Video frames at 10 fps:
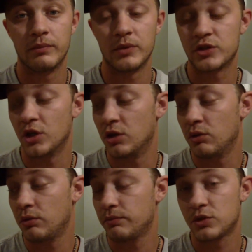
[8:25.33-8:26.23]

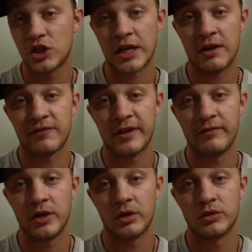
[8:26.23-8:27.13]
so check out for that
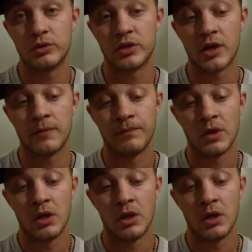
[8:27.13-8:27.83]
video Tuesday.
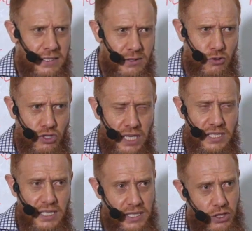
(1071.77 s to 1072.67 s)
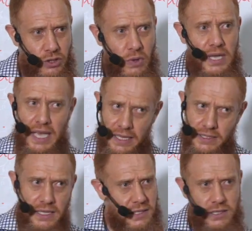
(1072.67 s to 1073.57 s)
who does it in the good way, yes,
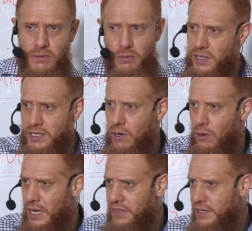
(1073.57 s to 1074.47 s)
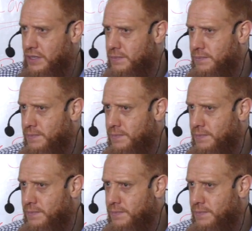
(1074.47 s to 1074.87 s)
that's within the law, I think.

######

_Directions for this task_. Output the material word for word, omitting its pictures.

_Exercise result_.
Video frames at 10 fps:
[8:25.33-8:26.23]

[8:26.23-8:27.13]
so check out for that
[8:27.13-8:27.83]
video Tuesday.
(1071.77 s to 1072.67 s)
(1072.67 s to 1073.57 s)
who does it in the good way, yes,
(1073.57 s to 1074.47 s)
(1074.47 s to 1074.87 s)
that's within the law, I think.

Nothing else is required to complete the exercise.